◆ **DATA**
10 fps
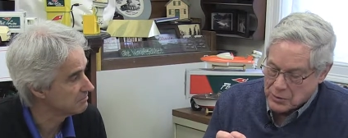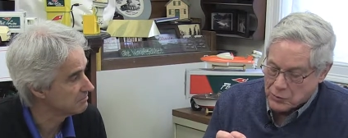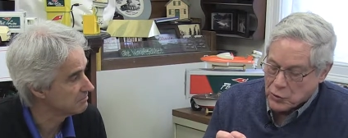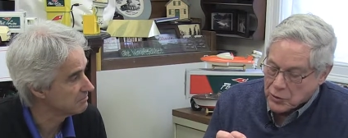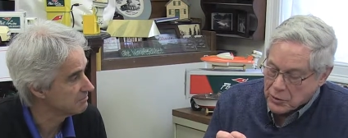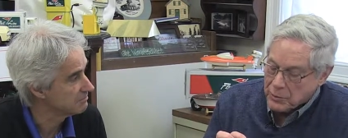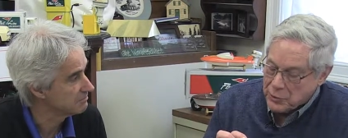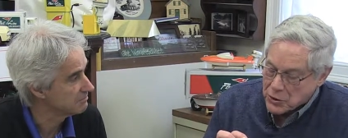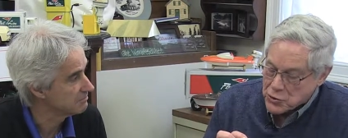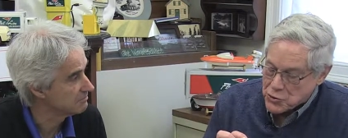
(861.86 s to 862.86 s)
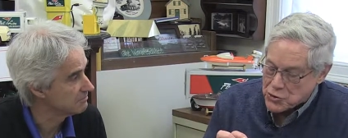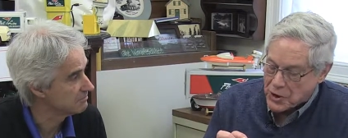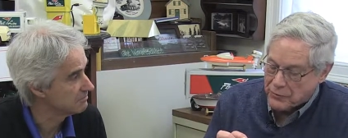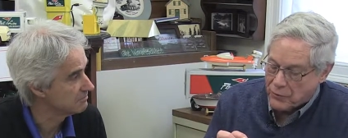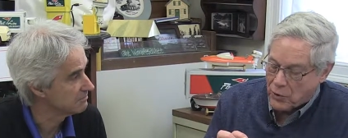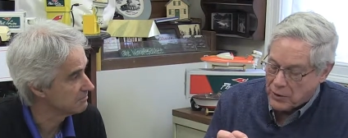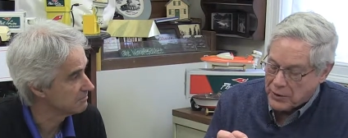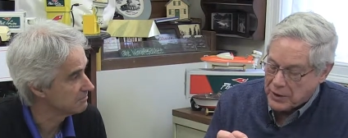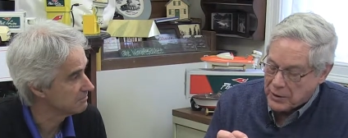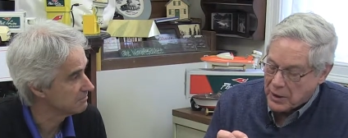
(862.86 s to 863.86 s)
Speaker 1: took the pictures of all
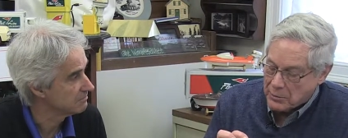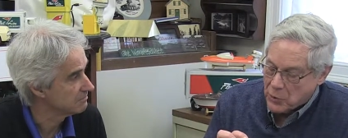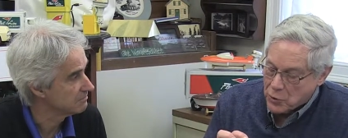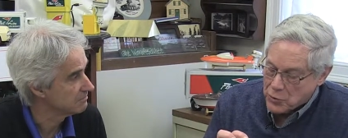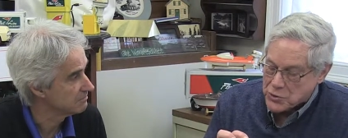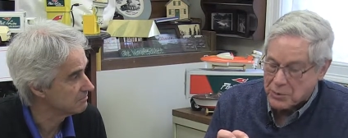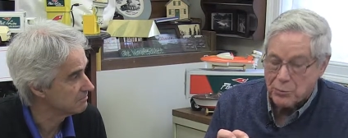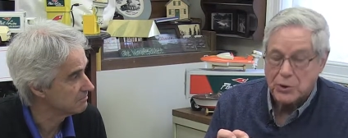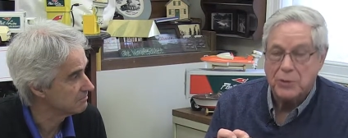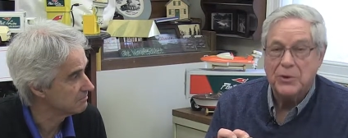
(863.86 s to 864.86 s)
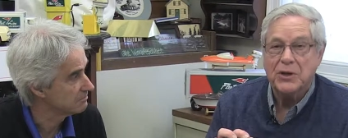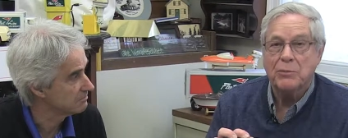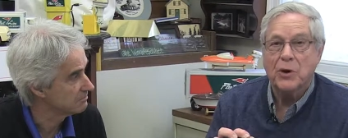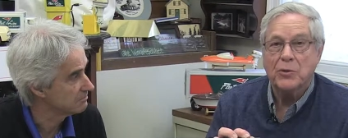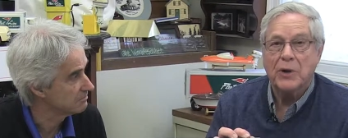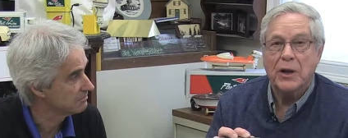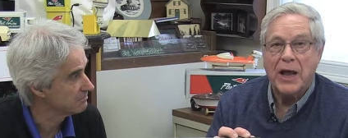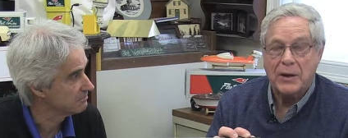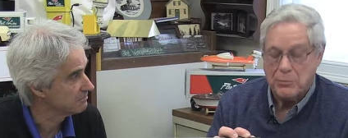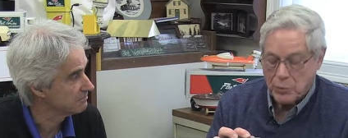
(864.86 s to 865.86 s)
the uh, motors and put them in the boat and
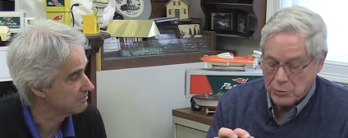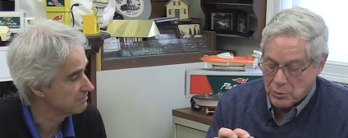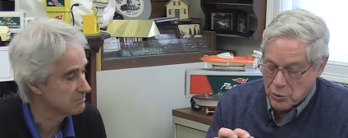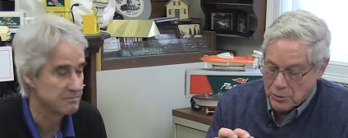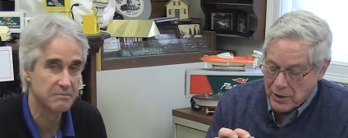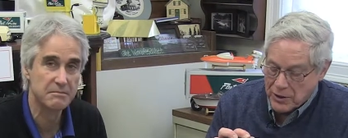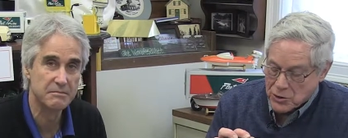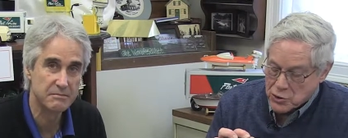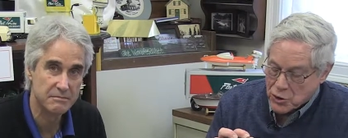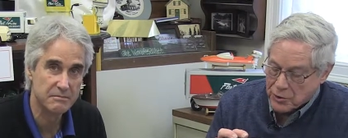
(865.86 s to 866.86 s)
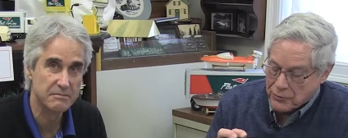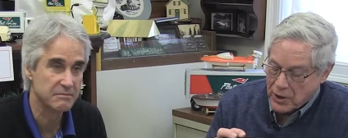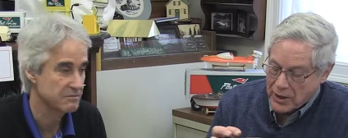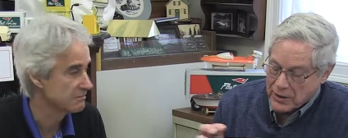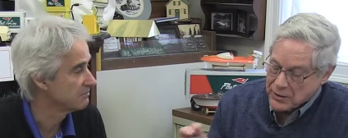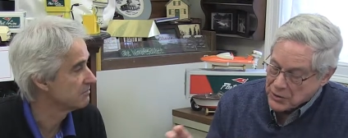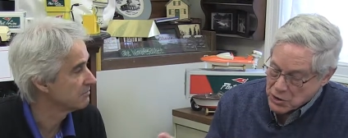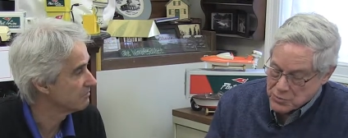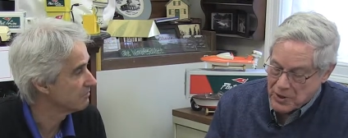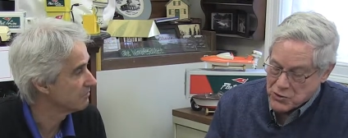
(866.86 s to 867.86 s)
had the book made on Shutterfly. It's
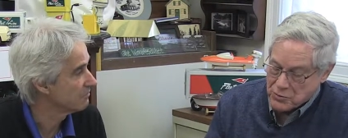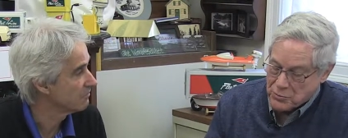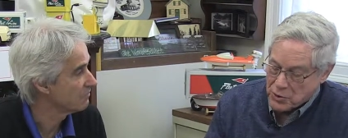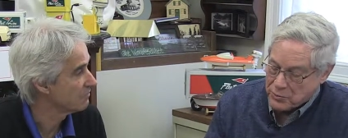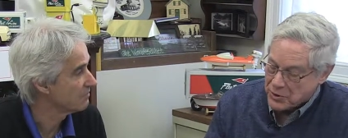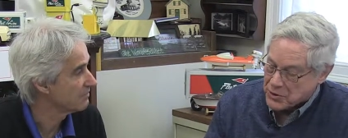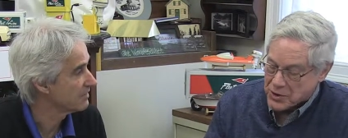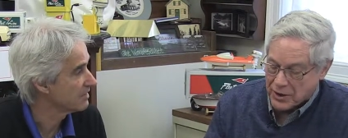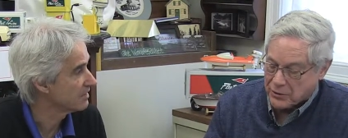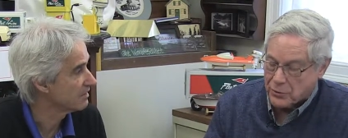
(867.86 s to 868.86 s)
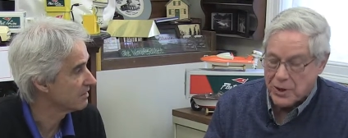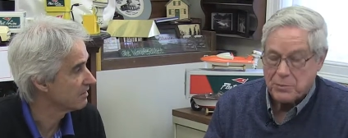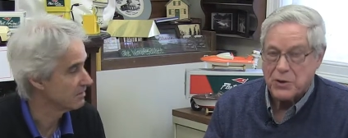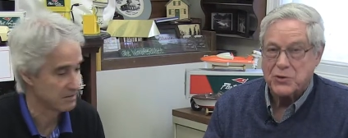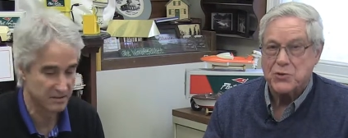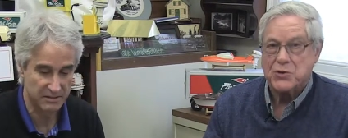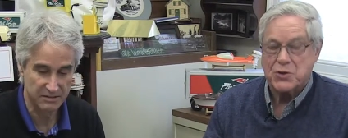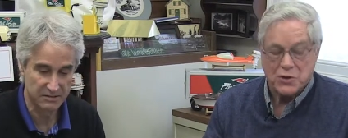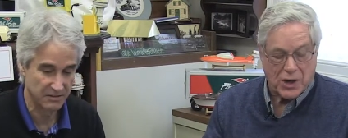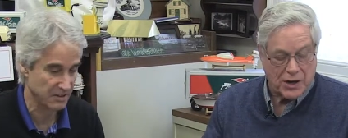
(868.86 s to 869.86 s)
expensive book, but it's got great pictures
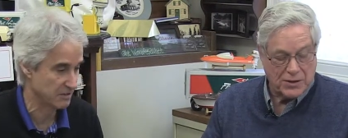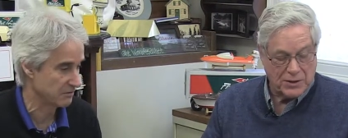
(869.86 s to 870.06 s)
inside. Wow,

◆ **ABOUT THIS TASK**
From the first line to the last, retype the entries above exactly, minus the pictures.

◆ **ANSWER TO THE EXERCISE**
10 fps
(861.86 s to 862.86 s)
(862.86 s to 863.86 s)
Speaker 1: took the pictures of all
(863.86 s to 864.86 s)
(864.86 s to 865.86 s)
the uh, motors and put them in the boat and
(865.86 s to 866.86 s)
(866.86 s to 867.86 s)
had the book made on Shutterfly. It's
(867.86 s to 868.86 s)
(868.86 s to 869.86 s)
expensive book, but it's got great pictures
(869.86 s to 870.06 s)
inside. Wow,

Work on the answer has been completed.